Chinese data showed that bilateral trade volume had rocketed from less than 2.5 billion U.S. dollars when China and the United States established diplomatic relations in the late 1970s to 262.68 billion dollars in 2006.
Wu had foreseen China to be the third largest importer to the United States this year only after Canada and Mexico. China has been the fastest-growing export market for the country for five straight years and in the first nine months, Chinese imports to America had exceeded 57 billion dollar.
"We have seen expanding common interests shared by China and the United States," Wu said. "The communication and cooperation between the two countries in trade, investment and finance have reached unprecedented levels."
One instance was the surging mutual investment. She said that the United States had invested nearly 55.4 billion dollars and set up 54,000 companies in China as of October.

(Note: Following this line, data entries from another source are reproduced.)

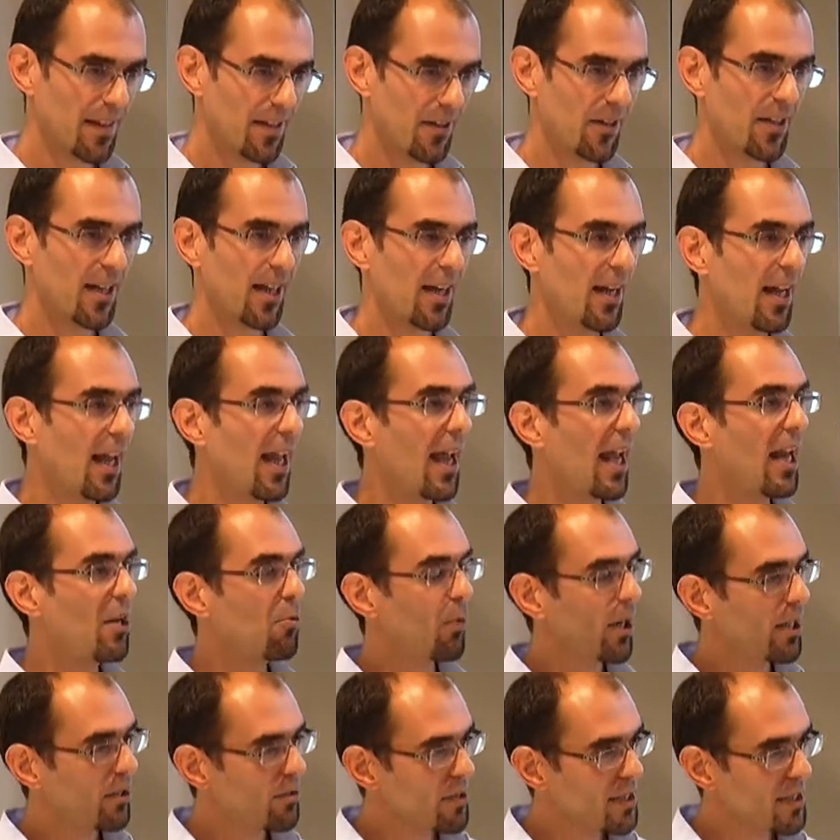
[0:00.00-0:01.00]
Okay, and
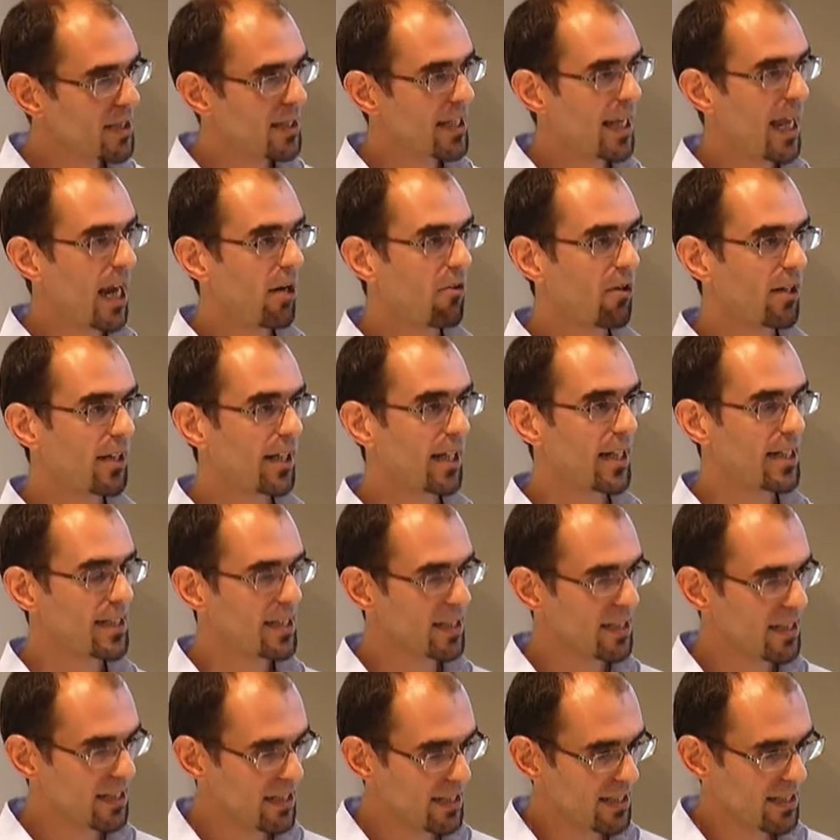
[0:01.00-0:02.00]
when you see error
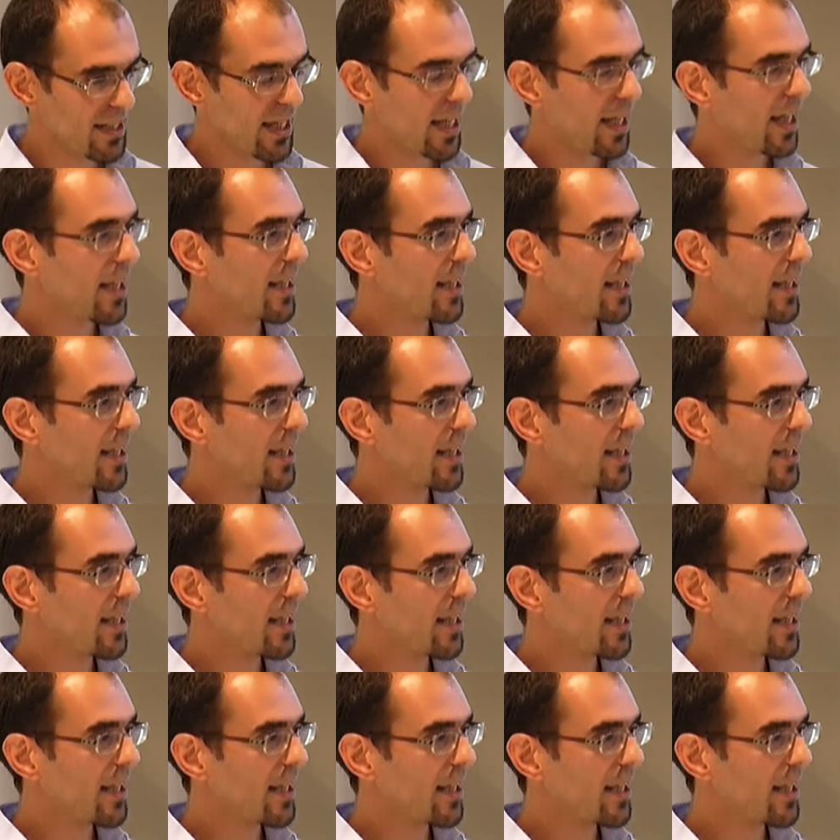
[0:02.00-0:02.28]
cases,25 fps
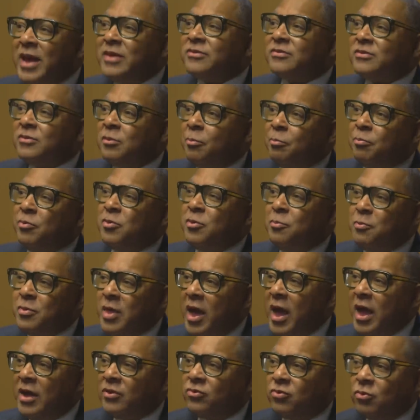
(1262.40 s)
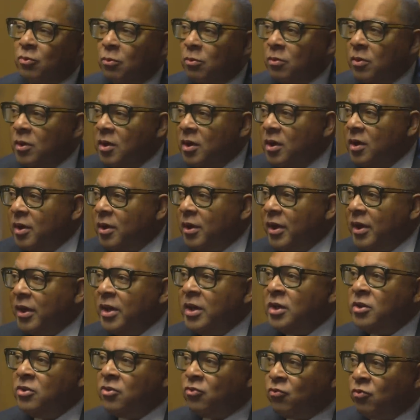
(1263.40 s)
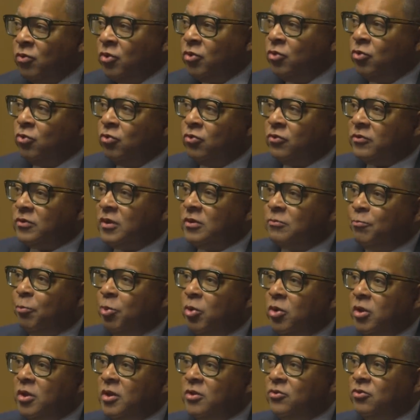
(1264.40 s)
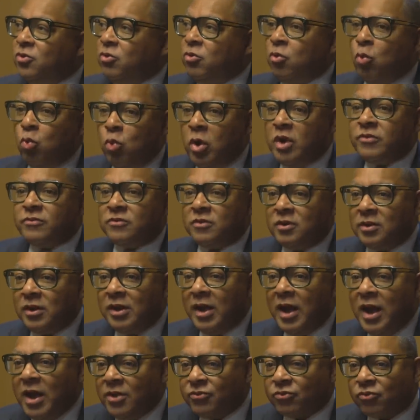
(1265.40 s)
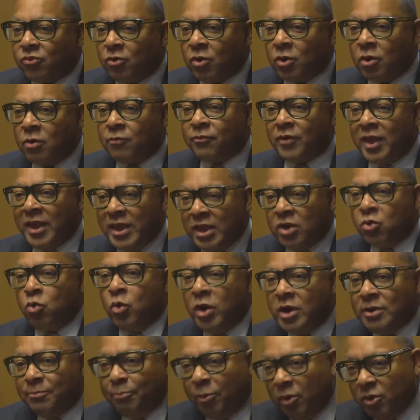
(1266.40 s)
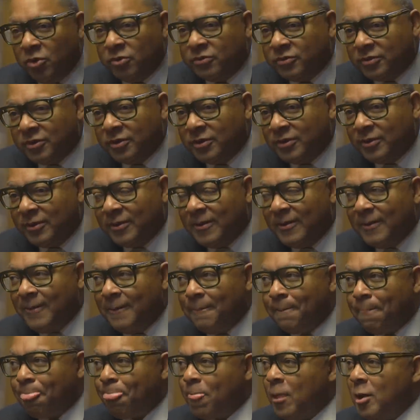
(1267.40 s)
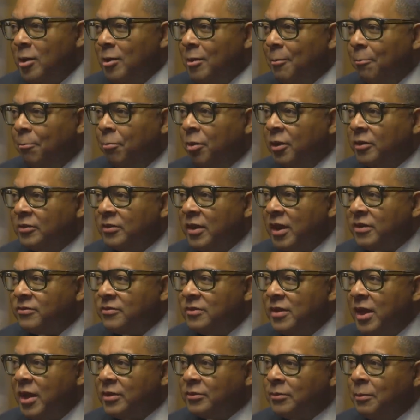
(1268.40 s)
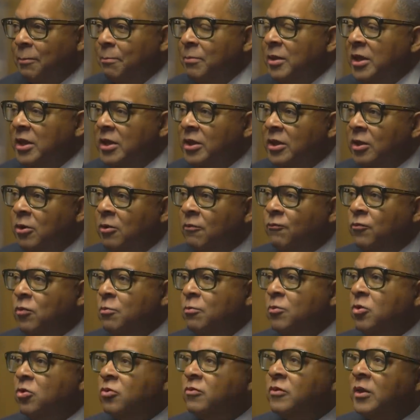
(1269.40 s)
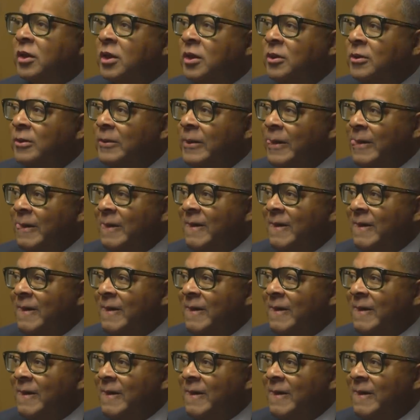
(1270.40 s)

That's the, the actual. It is reduced, it's put into the Western construct of a great person. But that's not the meaning of the music. AndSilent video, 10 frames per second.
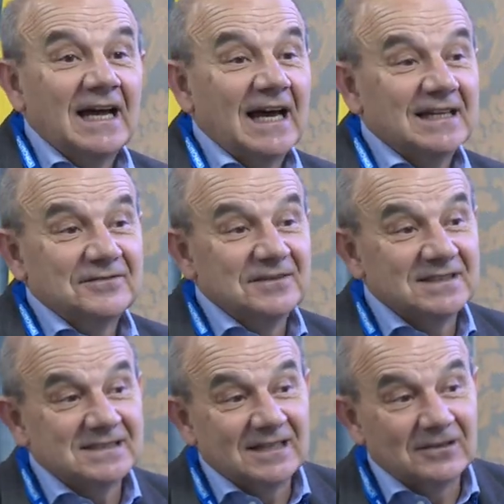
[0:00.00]
And if
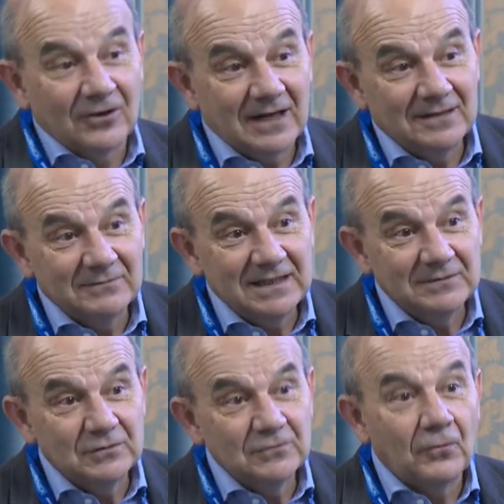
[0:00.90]
it is a local
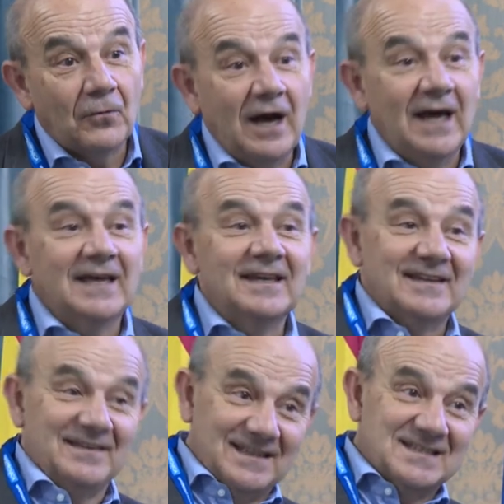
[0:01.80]
minimum,
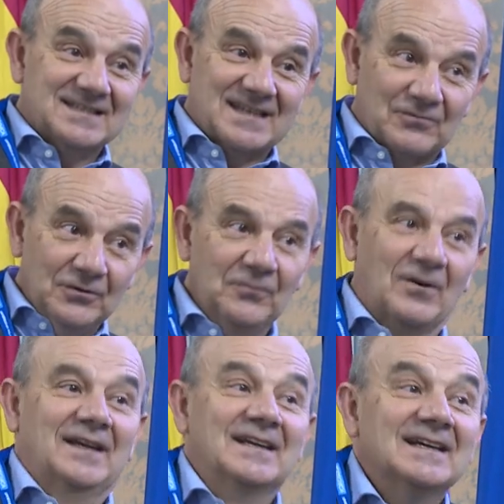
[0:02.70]
why this is the good
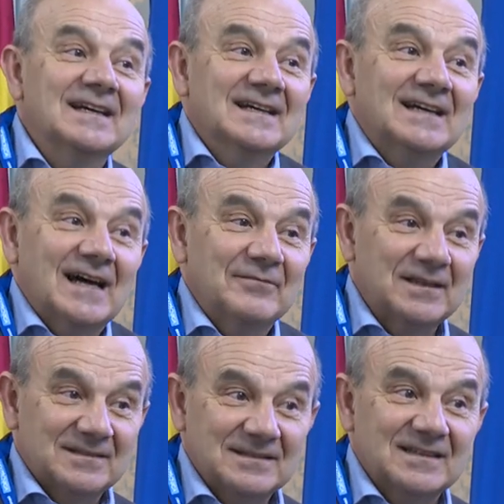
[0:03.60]
one? I
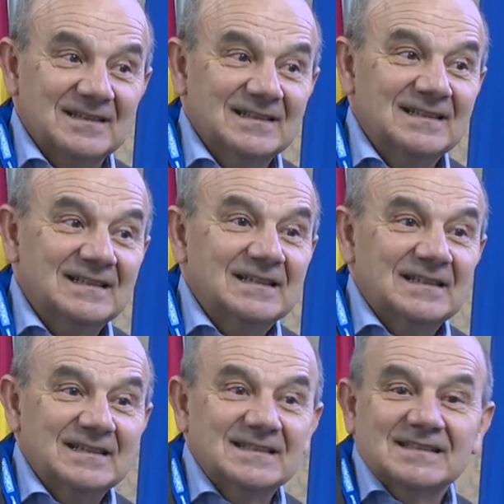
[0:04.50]
mean,
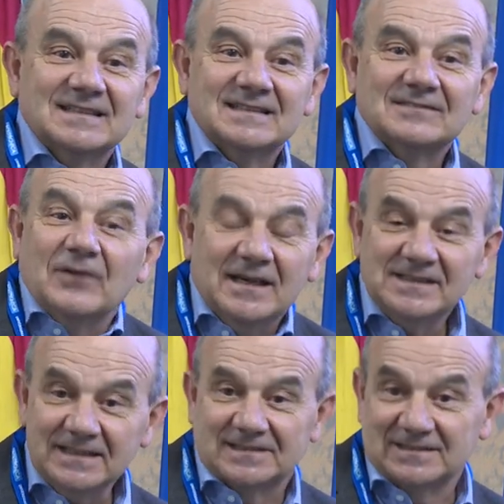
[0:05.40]
uh, is, why
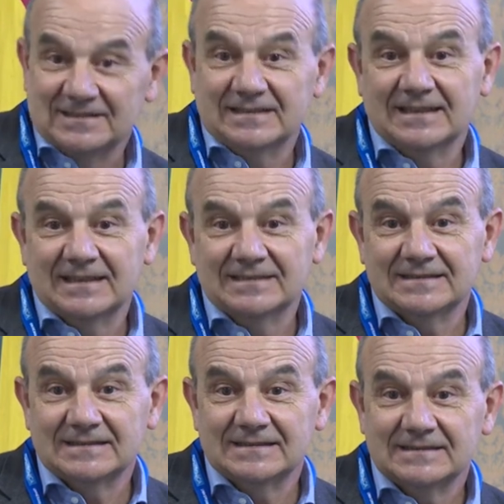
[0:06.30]
is it?
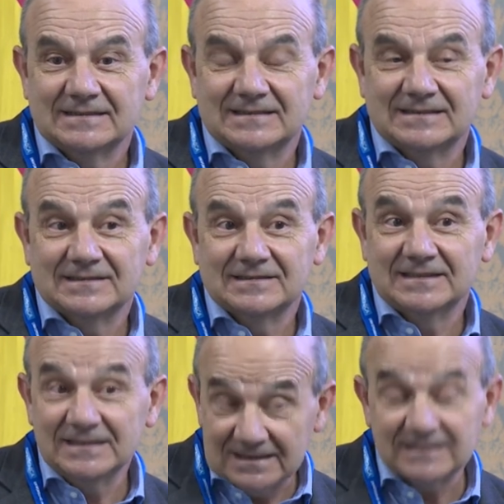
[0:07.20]
And uh,
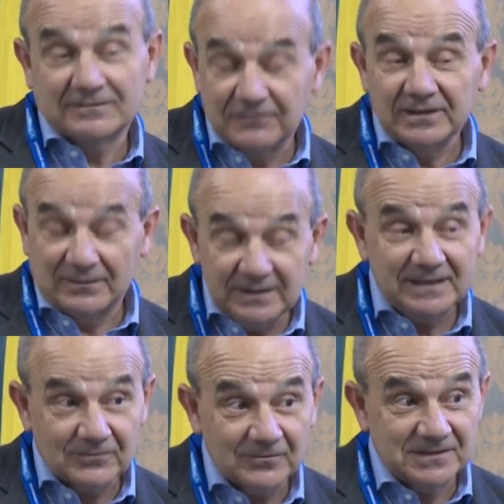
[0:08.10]
uh, this is a
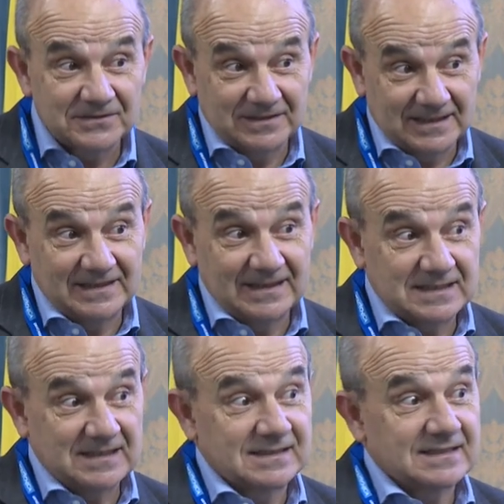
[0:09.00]
fundamental question. And
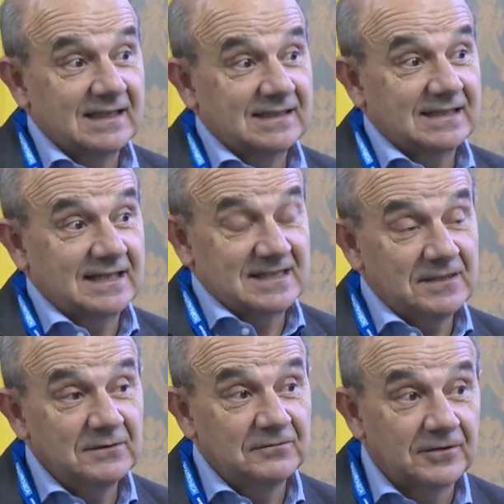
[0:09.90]
as, as I
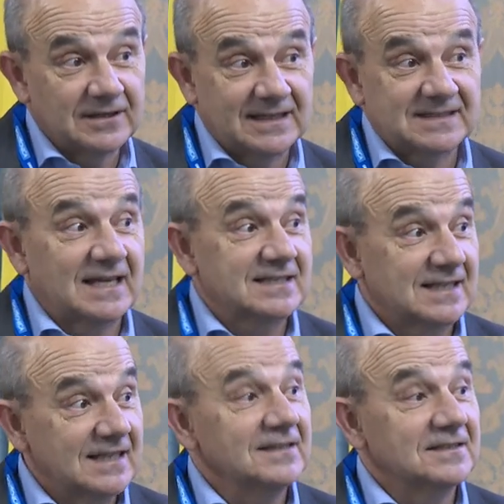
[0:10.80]
said before, and as, as
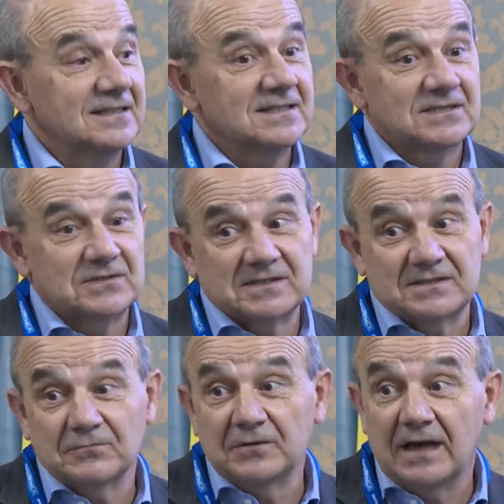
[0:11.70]

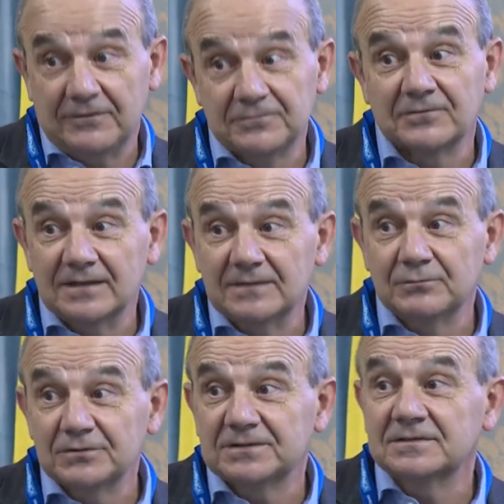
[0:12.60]
scientists, we have to really
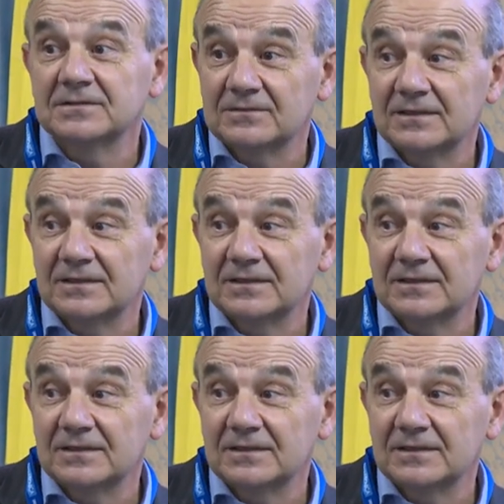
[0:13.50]
put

Similarly, China's investment in the United States approached nearly 3 billion dollars.
Wu brushed aside worries that China would narrow down the range of its opening-up policies, saying the country would not change its stance in expanding the use of foreign capital. "China's door has been and will be resolutely opened to the outside world," she said.
Facing a more complex international financial environment and the long-accumulated deep-rooted problems in the national economy, China must remain sober-minded and seek a healthy and balanced development through deepened reforms and in opening itself wider to the world.
The JCCT, formed in 1983, has served as a bilateral venue for China and the United States to address trade and market access issues. The two countries will soon begin the 3rd China-U.S. Strategic Economic Dialogue and the 5th Strategic Dialogue on Wednesday.